Cuando miras atrás a los años 80 ¿sientes cierta distancia? ¿Piensas que es como si le hubiese pasado a otra persona?

“Hay algo de eso. La semana pasada, se editó una versión especial del disco ‘1987’ y David hizo un nuevo video promocional para ‘Here I Go Again’. Vi el vídeo y es como si fuese una parte distinta de mi la que veo ahí. En Holanda la gente es muy de pies en el suelo, como en España y todo esto no nos afecta. Podía estar cada noche tocando ante 60.000.o 70.000 personas pero me daba lo mismo: si tenía libre más de una semana y media cogía un avión y me iba a casa a ver a mi familia y amigos. Eso me mantuvo siempre con los pies en el suelo.”

“Tenía mucha presión por parte de la banda y el management para mudarme a Estados Unidos y hacer cosas como comprarme un coche deportivo y todo eso. Yo no quería eso. Vivo en una casa pequeña, tengo mi pequeño jardín y tengo cerca a mis amigos de toda la vida. Por estar en el negocio de la música no tengo que cambiar toda mi vida. Soy una persona muy equilibrada. Nunca me ha gustado el estilo de vida Hollywood”.

¿Crees que ese enfoque inocente hacia el negocio de la música y la vida ha sido lo que te ha mantenido unido amistosamente a David Coverdale?

“Eso pienso. David y yo nos llevamos muy bien y mucho de ello tiene que ver con el hecho de… Mira, David es un tio muy exigente con sus compañeros de banda y muchos ex-miembros no podían soportar eso. El pide tanto a los demás como se pide a sí mismo y por eso ha tenido todo el éxito que ha tenido a lo largo de los años. Hay gente que no puede con eso y es el problema ee esa gente, no de David”.

“Yo soy más tranquilo con mis compañeros de banda y tengo fe en ellos y en sus intenciones pero de David aprendí que muchos músicos piensan que una vez entraban en Whitesnake su vida ya estaba resuelta y no tenían que hacer nada por mejorar como músicos. Yo sigo intentando mejorar como guitarrista día a día. Podría simplemente tocar los viejos temas de Vandenberg y de Whitesnake y coleccionar cheques. Pero no es lo que quiero hacer en mi vida”.

“No tengo nada de lo que arrepentirme en esta vida. Bueno, un par de ex-novias con las que debería haber tenido más cuidado, pero de todo se aprende, y sino…da contenido para alguna canción”.

¿Habrá alguna gira europea con el nuevo disco de Moonkings?

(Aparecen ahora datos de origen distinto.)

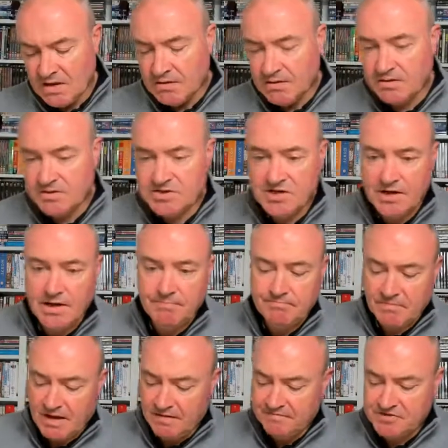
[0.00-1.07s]
I'll say
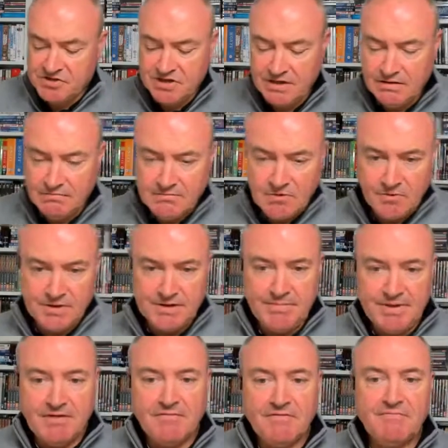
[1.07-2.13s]
I've seen quite a
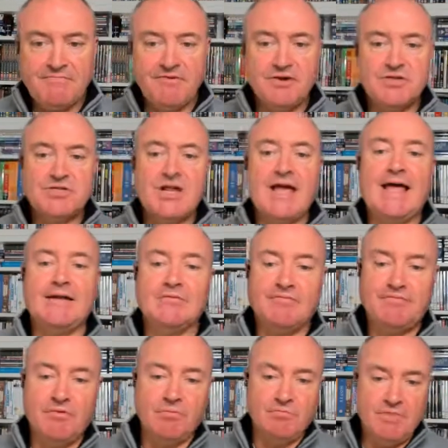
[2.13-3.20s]
bit of it
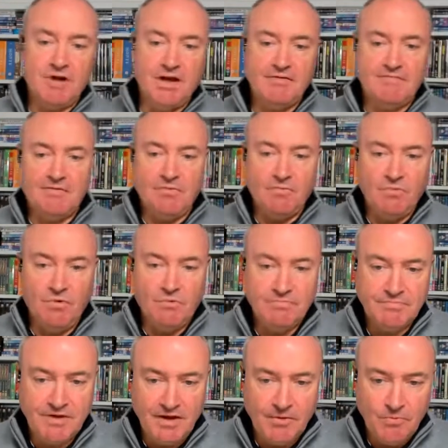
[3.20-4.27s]
firsthand from
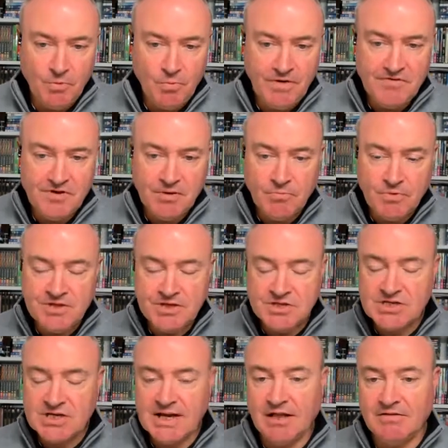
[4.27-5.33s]
what what we've done with
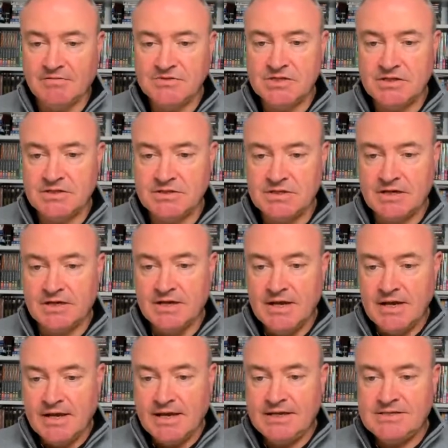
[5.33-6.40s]
yourselves, and
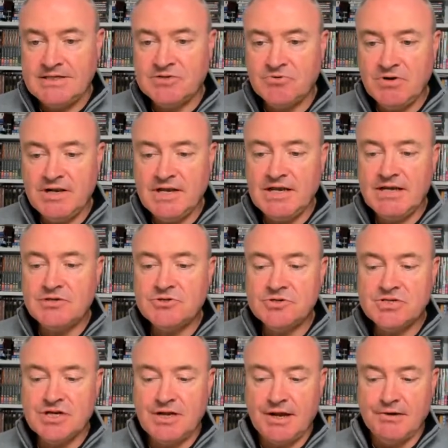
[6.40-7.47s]
it is really
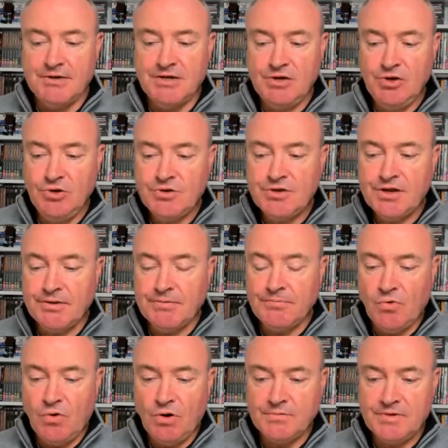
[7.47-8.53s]
interesting how you look
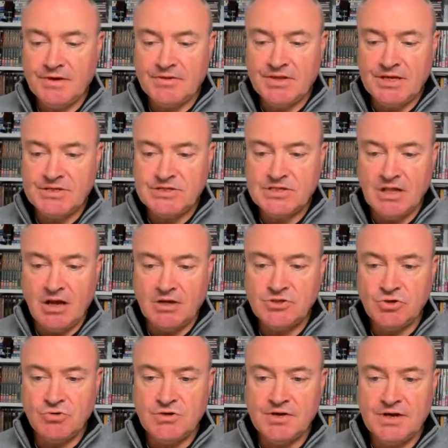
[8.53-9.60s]
at what these
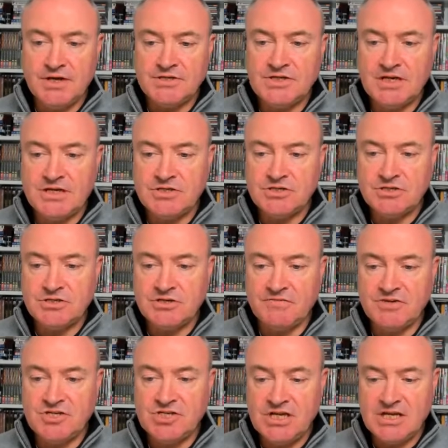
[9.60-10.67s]
large organisations
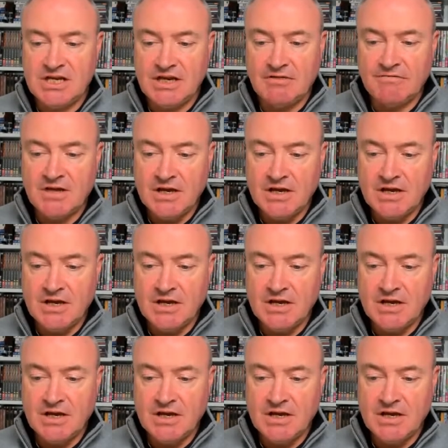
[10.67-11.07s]
have achieved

“Nuestro agente está hablando con promotores alemanes, ingleses, españoles y demás. Los costes de girar son muy altos y el año pasado cuando giramos apenas cubrimos costes. Pero claro, quieres tocar y estar ante la gente. Esperamos que podamos hacer más shows en España además de Madrid, como la última vez. También nos gustaría hacer festivales, donde te ve más gente y ganas nuevos fans. Esa es la idea, al menos”.